# My 16' Skiff project



## Jacbo (Jun 23, 2007)

Today I finally picked up the skiff which I have been obsessing over on Craigslist for the past few days. ;D 

I believe it to be an early dolphin (pre-superskiff) which was used as an aquatic weed control boat in S. Fl. 

When I brought her home:













































Washed her off real quick and slapped on the 25 for a wet test!










She floats purdy dang shallow









Bow has a nice flare to it









Poles well with another angler in the front, Tracks well









My friend Will tryin out some old school poling









Overall I'm in love with the boat. I think it will make a great poling skiff with a little work. 

Now I just have to decide the interior layout and get to work! ;D


----------



## Brett (Jul 16, 2008)

*Re: My 16" Skiff project*

That's a piece of Florida boating history.
Make her look good. Pics 4 and 5 of a previous post
is another Dolphin 16 converted to a flats skiff.
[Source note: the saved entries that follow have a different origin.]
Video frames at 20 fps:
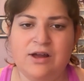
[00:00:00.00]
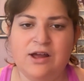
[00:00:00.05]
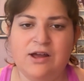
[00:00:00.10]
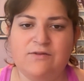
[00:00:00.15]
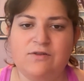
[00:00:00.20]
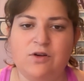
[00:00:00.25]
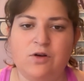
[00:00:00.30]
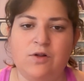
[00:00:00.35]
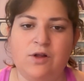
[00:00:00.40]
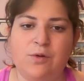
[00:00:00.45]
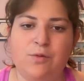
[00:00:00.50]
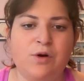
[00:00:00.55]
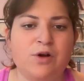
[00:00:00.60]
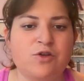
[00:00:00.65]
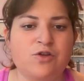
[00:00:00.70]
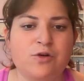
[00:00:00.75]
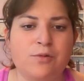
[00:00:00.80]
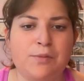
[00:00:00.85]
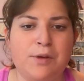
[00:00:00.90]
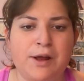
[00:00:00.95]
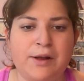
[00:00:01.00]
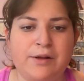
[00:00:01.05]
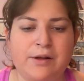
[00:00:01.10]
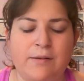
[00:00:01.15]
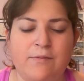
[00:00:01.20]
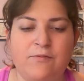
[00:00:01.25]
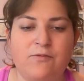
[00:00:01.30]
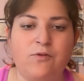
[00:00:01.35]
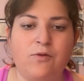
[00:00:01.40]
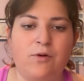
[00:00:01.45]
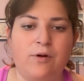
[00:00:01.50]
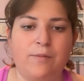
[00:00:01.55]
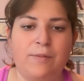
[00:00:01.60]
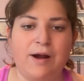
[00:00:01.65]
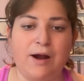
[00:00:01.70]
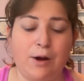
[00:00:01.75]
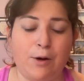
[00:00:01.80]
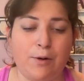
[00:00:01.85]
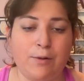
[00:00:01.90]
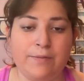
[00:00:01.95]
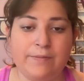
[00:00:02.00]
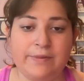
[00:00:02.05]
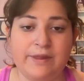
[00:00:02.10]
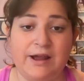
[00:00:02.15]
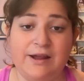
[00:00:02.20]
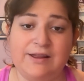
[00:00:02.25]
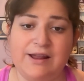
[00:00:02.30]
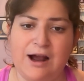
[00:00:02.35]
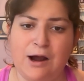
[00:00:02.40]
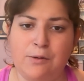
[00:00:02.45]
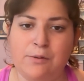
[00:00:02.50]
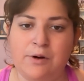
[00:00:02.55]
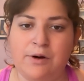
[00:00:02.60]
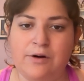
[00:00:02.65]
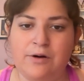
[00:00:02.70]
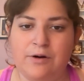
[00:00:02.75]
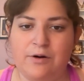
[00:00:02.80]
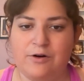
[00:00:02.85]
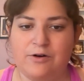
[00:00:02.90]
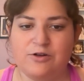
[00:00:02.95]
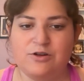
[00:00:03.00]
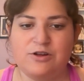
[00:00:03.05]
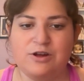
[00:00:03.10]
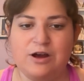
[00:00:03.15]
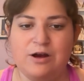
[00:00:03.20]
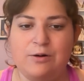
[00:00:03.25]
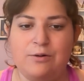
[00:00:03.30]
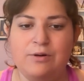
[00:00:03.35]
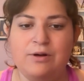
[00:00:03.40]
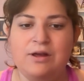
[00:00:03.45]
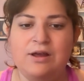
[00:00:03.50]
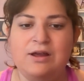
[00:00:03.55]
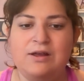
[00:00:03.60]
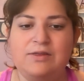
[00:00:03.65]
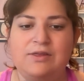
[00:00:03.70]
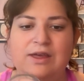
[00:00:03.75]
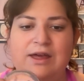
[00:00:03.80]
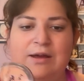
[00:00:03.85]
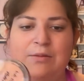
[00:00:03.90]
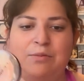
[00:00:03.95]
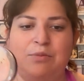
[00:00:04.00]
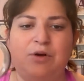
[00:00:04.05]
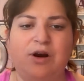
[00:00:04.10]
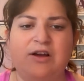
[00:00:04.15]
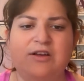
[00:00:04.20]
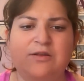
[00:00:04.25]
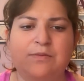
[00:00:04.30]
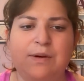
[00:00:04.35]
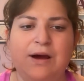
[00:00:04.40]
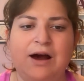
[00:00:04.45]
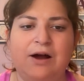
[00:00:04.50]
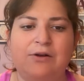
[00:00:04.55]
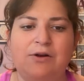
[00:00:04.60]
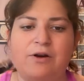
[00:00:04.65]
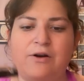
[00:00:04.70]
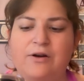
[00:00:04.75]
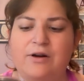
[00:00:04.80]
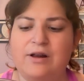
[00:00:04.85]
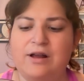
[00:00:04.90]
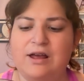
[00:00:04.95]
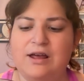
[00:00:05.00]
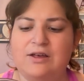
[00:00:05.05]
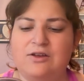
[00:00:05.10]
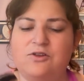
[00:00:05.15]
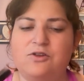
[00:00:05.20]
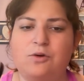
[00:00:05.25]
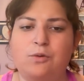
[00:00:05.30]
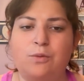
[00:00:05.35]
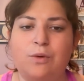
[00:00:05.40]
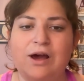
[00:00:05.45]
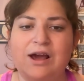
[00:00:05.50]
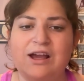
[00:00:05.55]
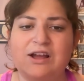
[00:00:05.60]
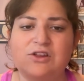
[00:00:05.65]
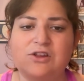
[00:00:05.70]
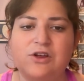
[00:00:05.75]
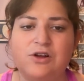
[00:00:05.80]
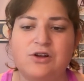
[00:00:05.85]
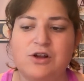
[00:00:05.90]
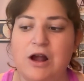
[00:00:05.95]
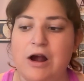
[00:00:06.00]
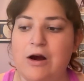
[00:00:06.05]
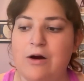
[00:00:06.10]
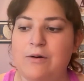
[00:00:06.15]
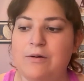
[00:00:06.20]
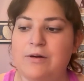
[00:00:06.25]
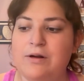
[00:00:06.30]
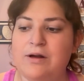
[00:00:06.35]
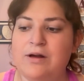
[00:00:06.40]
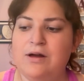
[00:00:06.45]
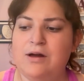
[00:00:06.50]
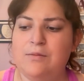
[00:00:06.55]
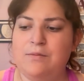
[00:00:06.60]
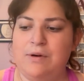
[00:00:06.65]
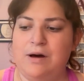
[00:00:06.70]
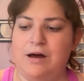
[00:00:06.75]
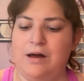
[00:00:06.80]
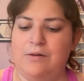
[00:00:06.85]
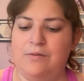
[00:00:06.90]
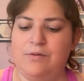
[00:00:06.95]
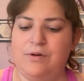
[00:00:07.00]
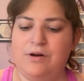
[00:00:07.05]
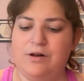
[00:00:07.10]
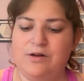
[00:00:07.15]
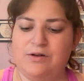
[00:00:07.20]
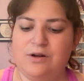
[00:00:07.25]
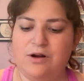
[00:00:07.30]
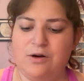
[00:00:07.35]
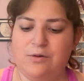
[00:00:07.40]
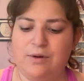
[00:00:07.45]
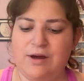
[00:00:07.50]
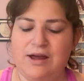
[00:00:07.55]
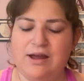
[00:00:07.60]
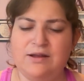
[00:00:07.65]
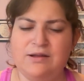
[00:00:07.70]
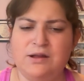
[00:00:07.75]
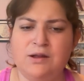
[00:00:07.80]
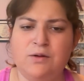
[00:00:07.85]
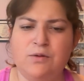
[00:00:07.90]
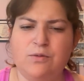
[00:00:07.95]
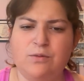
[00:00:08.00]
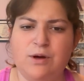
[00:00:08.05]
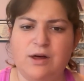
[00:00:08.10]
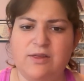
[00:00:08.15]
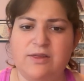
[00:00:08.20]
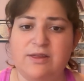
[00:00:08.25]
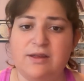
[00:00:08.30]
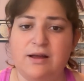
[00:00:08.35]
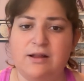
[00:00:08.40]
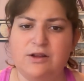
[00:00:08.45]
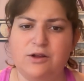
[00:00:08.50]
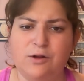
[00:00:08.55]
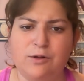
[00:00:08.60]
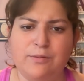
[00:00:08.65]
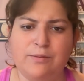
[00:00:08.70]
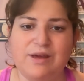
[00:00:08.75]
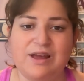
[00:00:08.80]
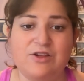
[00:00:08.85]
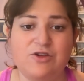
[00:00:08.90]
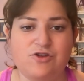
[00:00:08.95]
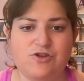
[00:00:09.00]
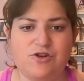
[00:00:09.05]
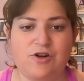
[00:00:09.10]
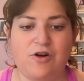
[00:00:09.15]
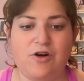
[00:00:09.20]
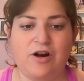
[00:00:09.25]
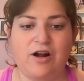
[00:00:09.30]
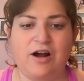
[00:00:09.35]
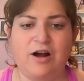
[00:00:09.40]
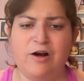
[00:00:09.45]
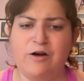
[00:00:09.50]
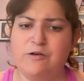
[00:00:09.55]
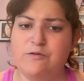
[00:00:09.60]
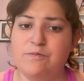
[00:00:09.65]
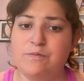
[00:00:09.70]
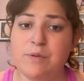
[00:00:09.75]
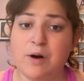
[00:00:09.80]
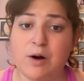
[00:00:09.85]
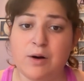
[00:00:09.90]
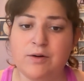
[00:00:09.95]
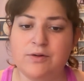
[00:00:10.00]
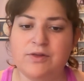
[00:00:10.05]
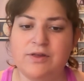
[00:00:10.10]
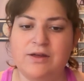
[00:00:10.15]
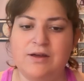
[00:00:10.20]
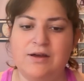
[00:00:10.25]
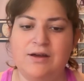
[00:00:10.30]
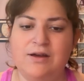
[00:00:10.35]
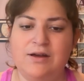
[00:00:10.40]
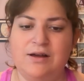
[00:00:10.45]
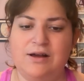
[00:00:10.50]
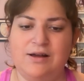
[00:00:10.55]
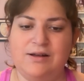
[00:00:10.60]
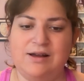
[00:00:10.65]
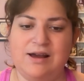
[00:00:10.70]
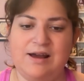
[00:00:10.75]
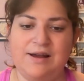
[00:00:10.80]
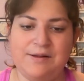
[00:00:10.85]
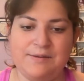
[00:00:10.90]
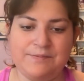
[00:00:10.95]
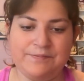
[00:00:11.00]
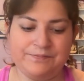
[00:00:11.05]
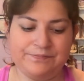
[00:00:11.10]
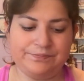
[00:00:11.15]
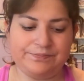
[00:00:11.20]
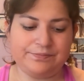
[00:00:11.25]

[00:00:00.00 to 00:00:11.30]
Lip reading: If you only want your makeup for about an hour or so, then pressed powder is the way to go. But we're going to go in with a little mixture of both. Again,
http://www.microskiff.com/cgi-bin/yabb2/YaBB.pl?num=1236602846


----------



## jimbarn1961 (Aug 2, 2009)

*Re: My 16" Skiff project*

Officially Jealous ;D Seriously very sweet looking and a simple clean canvas to start with. It looks like it can handle some chop keep you dry and go REAL SKINNY, what more could a guy ask for? Make the best of it and good luck to ya!! Keep us posted looks like could be the start of a COOOL buildup.


----------



## jgregory01 (Nov 20, 2009)

*Re: My 16" Skiff project*

Great stuff. Is that your trailer or did it come with it? A lot of trailer for that little guy


----------



## Jacbo (Jun 23, 2007)

*Re: My 16" Skiff project*

That's our trailer. ;D 

The boat didn't come with a trailer but I have a continental that should work for it... just needs an axle. :

@Brett: The Dolphin you posted had a 70 on it?  My boat seemed to be pretty good with the 25 (even though the prop I have is on it's last leg). Maybe I'm going about this all wrong! ;D

In the next few days I should be able to put it back in and get a GPS speed with the 25 and maybe the 35.


----------



## Capt Dan Medina (Apr 28, 2008)

*Re: My 16" Skiff project*

that thing with a 70 would all out fly...... but i think your better off with a smaller hp motor so you can put a smaller gas tank... less weight means skinnier water


----------



## Jacbo (Jun 23, 2007)

*Re: My 16" Skiff project*

Yeah that was a little bit of sarcasm. Unless I come across a real good deal on a 150lb carbureted Tohatsu 50hp I'll be sticking with the 25 merc or 35 johnson. 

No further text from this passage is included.